PROBLEM TO WORK ON: Would you please copy the part of the material below that opens with the line containing "[00:00:02.79]" and closes with the line containing "[00:01:43.36]"? Copy it exactly, and only it.

DATA EXTRACT:
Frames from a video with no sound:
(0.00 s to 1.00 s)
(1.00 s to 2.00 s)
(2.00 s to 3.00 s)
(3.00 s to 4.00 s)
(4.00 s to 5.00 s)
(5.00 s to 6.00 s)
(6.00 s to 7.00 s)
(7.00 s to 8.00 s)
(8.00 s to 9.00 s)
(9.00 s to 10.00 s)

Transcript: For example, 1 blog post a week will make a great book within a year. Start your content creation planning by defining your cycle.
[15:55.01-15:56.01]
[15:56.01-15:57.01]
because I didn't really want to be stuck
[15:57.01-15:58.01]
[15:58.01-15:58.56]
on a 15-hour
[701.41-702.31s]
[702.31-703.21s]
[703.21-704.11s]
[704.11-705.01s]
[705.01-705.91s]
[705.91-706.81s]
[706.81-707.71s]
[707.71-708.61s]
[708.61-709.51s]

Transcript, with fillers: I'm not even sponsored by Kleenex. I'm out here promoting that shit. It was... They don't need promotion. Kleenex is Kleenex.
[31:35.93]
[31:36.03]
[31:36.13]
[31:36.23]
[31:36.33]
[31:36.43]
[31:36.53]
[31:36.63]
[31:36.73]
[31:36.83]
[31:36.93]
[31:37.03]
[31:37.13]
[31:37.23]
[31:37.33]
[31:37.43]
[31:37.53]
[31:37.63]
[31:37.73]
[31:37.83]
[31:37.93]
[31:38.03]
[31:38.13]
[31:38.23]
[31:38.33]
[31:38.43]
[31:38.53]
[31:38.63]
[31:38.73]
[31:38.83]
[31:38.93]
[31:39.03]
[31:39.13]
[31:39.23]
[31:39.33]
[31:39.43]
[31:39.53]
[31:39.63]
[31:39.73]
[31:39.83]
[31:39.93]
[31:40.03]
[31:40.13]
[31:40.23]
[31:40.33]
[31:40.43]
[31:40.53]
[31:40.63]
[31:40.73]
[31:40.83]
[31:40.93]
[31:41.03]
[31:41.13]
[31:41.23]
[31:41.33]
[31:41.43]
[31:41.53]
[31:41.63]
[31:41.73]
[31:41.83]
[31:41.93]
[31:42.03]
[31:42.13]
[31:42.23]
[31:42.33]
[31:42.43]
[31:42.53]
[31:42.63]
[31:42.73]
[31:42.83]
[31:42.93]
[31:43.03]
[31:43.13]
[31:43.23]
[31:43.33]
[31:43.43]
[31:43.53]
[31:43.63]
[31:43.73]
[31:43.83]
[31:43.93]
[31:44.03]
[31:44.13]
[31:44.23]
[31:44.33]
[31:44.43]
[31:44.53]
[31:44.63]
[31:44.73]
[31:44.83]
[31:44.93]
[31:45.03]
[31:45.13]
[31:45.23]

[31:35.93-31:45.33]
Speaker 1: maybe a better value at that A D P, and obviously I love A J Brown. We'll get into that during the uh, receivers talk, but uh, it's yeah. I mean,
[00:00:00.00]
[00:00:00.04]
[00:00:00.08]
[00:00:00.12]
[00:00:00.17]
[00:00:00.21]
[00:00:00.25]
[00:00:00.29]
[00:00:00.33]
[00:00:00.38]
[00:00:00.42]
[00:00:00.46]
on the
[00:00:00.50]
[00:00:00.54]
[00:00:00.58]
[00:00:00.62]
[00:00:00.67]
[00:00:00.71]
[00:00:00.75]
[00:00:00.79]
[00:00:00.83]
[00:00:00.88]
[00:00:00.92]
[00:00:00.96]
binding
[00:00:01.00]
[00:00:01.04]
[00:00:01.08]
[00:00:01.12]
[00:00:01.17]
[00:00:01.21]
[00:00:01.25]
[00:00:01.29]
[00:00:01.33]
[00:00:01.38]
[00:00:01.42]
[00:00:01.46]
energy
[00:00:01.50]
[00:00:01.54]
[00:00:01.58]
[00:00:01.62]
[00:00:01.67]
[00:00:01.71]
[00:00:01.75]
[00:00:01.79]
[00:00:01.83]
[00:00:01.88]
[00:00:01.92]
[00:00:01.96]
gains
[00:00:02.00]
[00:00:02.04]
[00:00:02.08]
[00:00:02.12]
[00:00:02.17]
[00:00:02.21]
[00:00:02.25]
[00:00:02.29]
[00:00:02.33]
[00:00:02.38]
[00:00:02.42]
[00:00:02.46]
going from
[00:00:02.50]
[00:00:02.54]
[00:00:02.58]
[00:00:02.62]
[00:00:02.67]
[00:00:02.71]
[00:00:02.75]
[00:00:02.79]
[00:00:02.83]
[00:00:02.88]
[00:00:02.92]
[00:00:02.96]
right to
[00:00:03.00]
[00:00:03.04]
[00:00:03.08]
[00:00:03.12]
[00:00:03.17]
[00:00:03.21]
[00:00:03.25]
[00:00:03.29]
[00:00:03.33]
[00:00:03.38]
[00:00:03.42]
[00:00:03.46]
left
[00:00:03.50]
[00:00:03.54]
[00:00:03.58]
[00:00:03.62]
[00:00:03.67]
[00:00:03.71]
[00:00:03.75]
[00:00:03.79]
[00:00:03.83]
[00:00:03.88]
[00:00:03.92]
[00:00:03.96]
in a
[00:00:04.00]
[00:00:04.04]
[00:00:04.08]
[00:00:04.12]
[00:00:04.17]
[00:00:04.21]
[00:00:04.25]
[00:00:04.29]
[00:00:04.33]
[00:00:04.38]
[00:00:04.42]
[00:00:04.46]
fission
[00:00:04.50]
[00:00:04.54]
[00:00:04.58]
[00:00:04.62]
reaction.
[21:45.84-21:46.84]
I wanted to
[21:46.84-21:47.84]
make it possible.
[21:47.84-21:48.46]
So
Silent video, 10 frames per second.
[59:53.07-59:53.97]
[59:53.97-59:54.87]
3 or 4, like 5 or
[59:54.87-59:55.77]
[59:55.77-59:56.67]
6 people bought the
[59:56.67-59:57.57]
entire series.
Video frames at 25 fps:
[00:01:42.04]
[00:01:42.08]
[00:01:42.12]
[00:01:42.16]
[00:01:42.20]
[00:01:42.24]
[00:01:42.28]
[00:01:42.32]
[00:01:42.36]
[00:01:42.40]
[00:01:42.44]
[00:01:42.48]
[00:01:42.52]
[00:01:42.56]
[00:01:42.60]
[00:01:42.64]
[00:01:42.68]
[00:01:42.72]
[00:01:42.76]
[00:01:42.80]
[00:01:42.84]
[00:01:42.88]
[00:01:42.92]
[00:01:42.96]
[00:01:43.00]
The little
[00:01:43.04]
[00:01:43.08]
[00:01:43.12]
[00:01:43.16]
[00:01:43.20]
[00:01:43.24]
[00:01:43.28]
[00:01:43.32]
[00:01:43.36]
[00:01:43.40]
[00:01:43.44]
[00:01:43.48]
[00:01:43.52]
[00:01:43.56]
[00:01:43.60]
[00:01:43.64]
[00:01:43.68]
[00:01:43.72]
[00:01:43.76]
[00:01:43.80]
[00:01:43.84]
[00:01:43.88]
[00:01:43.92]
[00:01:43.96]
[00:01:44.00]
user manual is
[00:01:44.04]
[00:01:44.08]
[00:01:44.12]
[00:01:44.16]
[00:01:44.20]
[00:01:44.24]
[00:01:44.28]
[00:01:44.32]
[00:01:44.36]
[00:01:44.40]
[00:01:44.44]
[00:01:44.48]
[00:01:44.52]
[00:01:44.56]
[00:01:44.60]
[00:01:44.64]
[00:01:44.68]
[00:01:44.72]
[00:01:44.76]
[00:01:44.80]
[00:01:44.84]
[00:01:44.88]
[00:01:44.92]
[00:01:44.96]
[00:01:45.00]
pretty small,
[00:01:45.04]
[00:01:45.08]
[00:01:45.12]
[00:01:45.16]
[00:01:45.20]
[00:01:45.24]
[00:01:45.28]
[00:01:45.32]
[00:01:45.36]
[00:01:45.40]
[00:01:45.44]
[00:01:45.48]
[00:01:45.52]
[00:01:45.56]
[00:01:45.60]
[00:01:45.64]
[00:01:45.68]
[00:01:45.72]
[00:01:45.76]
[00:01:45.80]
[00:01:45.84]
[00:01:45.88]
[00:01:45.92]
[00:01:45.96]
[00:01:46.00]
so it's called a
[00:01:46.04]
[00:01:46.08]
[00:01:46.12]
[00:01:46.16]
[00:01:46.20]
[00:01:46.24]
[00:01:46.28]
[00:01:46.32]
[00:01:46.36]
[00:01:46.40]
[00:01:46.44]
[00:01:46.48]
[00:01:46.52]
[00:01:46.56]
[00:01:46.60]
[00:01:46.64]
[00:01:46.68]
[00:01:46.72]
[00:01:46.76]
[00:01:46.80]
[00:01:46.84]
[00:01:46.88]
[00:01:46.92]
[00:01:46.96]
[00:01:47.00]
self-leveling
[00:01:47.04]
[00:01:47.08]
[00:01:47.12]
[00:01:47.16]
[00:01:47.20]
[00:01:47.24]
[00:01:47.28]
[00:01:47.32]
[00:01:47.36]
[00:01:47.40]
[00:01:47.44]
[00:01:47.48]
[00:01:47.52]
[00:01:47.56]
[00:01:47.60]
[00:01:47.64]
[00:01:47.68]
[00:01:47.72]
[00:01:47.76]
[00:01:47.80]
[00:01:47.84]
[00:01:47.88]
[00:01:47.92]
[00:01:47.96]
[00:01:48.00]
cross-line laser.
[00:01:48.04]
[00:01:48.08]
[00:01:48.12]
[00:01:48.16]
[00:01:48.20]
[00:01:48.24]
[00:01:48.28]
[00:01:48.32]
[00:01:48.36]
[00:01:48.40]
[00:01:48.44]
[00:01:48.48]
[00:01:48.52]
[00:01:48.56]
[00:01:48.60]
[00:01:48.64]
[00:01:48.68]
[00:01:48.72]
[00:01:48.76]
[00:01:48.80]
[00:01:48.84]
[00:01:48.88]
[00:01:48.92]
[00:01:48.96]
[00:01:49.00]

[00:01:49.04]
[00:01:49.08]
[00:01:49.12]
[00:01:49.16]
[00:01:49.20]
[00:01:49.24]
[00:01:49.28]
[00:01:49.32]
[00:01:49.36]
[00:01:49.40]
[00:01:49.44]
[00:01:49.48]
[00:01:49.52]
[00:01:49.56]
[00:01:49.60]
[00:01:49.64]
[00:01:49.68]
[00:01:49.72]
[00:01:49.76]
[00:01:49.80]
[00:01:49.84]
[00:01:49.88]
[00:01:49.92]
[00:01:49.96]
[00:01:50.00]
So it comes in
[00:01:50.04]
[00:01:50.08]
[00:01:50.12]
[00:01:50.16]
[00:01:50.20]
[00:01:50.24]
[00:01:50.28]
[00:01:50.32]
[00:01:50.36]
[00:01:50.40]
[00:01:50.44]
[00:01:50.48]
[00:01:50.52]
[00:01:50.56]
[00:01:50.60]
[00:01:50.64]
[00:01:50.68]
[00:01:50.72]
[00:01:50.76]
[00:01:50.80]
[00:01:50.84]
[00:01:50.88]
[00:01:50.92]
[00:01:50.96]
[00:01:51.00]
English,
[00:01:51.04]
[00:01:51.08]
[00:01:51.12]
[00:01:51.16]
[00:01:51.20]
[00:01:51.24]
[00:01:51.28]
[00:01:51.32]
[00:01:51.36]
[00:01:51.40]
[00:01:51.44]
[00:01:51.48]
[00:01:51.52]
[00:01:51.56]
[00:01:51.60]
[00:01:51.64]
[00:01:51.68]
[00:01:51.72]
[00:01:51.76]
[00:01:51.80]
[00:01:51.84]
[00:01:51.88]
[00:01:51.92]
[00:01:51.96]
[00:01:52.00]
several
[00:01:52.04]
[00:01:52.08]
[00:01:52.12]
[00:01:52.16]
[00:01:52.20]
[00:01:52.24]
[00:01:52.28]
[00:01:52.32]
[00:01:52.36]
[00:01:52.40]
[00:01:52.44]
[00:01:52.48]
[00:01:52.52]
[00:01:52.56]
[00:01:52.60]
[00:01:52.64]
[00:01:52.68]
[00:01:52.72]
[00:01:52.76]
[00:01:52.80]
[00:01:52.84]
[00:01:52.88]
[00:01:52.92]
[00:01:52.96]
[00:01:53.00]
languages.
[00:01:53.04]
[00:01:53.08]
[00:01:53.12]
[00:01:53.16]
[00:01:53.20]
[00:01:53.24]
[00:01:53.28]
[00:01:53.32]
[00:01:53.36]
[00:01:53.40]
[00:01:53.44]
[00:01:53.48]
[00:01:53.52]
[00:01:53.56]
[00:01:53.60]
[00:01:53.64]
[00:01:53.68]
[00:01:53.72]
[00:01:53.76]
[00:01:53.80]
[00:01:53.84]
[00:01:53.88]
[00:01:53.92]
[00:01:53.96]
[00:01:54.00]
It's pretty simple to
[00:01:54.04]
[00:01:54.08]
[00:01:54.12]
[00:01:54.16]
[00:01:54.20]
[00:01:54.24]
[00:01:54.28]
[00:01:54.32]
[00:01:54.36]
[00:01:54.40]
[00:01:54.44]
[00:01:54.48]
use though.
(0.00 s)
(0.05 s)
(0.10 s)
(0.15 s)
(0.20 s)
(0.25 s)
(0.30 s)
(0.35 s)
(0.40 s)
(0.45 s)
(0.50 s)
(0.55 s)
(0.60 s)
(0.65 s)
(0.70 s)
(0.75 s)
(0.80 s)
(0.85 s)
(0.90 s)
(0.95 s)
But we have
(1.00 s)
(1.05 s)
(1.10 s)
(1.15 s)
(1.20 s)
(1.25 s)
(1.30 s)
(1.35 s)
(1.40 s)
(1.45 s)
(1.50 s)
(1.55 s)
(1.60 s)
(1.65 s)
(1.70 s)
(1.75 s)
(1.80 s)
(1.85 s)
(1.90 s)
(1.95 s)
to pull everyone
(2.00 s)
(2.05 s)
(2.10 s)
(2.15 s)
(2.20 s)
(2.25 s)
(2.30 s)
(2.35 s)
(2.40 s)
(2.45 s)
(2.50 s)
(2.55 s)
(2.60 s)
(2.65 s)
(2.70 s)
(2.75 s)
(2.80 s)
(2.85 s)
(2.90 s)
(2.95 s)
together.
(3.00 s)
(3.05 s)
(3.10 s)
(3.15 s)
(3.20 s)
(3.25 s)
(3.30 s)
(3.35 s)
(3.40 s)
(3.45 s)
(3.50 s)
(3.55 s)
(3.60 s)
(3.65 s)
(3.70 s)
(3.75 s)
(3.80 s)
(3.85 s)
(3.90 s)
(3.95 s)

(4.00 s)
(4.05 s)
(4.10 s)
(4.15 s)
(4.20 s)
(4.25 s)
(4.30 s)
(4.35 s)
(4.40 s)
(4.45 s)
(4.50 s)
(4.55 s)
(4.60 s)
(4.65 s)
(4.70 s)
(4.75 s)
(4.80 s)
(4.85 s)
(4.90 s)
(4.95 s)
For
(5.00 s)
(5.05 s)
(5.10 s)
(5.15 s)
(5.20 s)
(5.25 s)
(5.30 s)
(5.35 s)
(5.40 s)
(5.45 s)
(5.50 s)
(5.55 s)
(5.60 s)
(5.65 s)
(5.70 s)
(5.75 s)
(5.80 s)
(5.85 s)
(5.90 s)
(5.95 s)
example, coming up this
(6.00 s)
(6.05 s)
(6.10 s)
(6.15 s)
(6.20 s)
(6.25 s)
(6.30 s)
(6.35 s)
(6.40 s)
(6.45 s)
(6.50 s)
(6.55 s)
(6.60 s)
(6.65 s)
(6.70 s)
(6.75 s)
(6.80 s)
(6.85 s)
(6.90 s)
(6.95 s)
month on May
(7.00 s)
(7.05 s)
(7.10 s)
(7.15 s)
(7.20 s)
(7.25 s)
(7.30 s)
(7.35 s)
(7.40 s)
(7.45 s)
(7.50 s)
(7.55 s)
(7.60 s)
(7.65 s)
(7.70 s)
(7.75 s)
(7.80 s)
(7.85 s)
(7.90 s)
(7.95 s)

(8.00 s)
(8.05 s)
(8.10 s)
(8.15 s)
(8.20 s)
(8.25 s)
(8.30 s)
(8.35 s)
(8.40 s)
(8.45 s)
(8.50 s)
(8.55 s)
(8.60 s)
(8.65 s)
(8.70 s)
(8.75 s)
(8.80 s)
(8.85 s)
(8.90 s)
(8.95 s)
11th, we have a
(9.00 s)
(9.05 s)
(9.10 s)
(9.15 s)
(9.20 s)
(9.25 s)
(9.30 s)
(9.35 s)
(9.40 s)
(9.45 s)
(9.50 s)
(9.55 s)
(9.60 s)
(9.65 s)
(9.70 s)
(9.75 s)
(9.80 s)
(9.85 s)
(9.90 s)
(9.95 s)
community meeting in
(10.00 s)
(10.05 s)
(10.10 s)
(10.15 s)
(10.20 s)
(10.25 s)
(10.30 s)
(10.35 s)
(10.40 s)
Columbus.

REPLY TO THE EXERCISE:
[00:00:02.79]
[00:00:02.83]
[00:00:02.88]
[00:00:02.92]
[00:00:02.96]
right to
[00:00:03.00]
[00:00:03.04]
[00:00:03.08]
[00:00:03.12]
[00:00:03.17]
[00:00:03.21]
[00:00:03.25]
[00:00:03.29]
[00:00:03.33]
[00:00:03.38]
[00:00:03.42]
[00:00:03.46]
left
[00:00:03.50]
[00:00:03.54]
[00:00:03.58]
[00:00:03.62]
[00:00:03.67]
[00:00:03.71]
[00:00:03.75]
[00:00:03.79]
[00:00:03.83]
[00:00:03.88]
[00:00:03.92]
[00:00:03.96]
in a
[00:00:04.00]
[00:00:04.04]
[00:00:04.08]
[00:00:04.12]
[00:00:04.17]
[00:00:04.21]
[00:00:04.25]
[00:00:04.29]
[00:00:04.33]
[00:00:04.38]
[00:00:04.42]
[00:00:04.46]
fission
[00:00:04.50]
[00:00:04.54]
[00:00:04.58]
[00:00:04.62]
reaction.
[21:45.84-21:46.84]
I wanted to
[21:46.84-21:47.84]
make it possible.
[21:47.84-21:48.46]
So
Silent video, 10 frames per second.
[59:53.07-59:53.97]
[59:53.97-59:54.87]
3 or 4, like 5 or
[59:54.87-59:55.77]
[59:55.77-59:56.67]
6 people bought the
[59:56.67-59:57.57]
entire series.
Video frames at 25 fps:
[00:01:42.04]
[00:01:42.08]
[00:01:42.12]
[00:01:42.16]
[00:01:42.20]
[00:01:42.24]
[00:01:42.28]
[00:01:42.32]
[00:01:42.36]
[00:01:42.40]
[00:01:42.44]
[00:01:42.48]
[00:01:42.52]
[00:01:42.56]
[00:01:42.60]
[00:01:42.64]
[00:01:42.68]
[00:01:42.72]
[00:01:42.76]
[00:01:42.80]
[00:01:42.84]
[00:01:42.88]
[00:01:42.92]
[00:01:42.96]
[00:01:43.00]
The little
[00:01:43.04]
[00:01:43.08]
[00:01:43.12]
[00:01:43.16]
[00:01:43.20]
[00:01:43.24]
[00:01:43.28]
[00:01:43.32]
[00:01:43.36]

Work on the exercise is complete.